EXERCISE>
Exactly as they appear, transcribe the entries and skip any pictures.

____________________

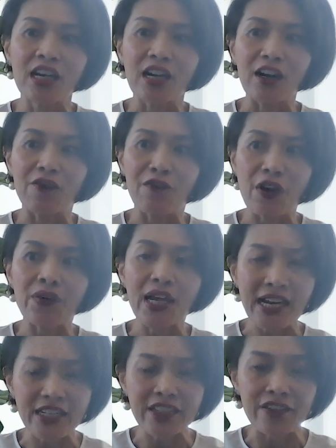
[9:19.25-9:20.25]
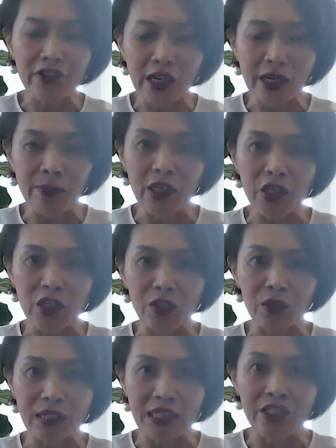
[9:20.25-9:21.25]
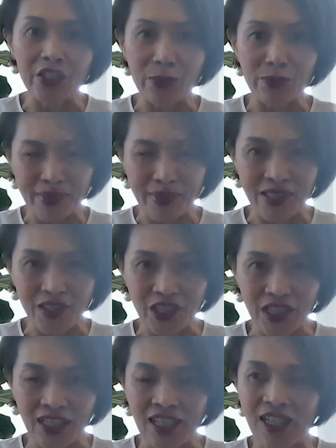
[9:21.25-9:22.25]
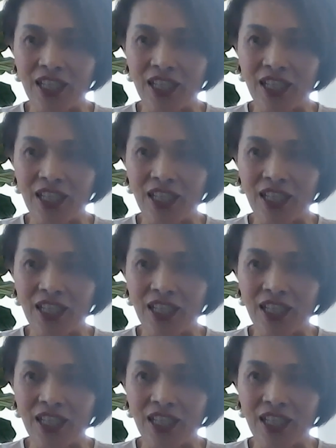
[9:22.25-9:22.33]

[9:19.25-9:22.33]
a very active commercial leadership position.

____________________

EXPECTED ANSWER>
[9:19.25-9:20.25]
[9:20.25-9:21.25]
[9:21.25-9:22.25]
[9:22.25-9:22.33]

[9:19.25-9:22.33]
a very active commercial leadership position.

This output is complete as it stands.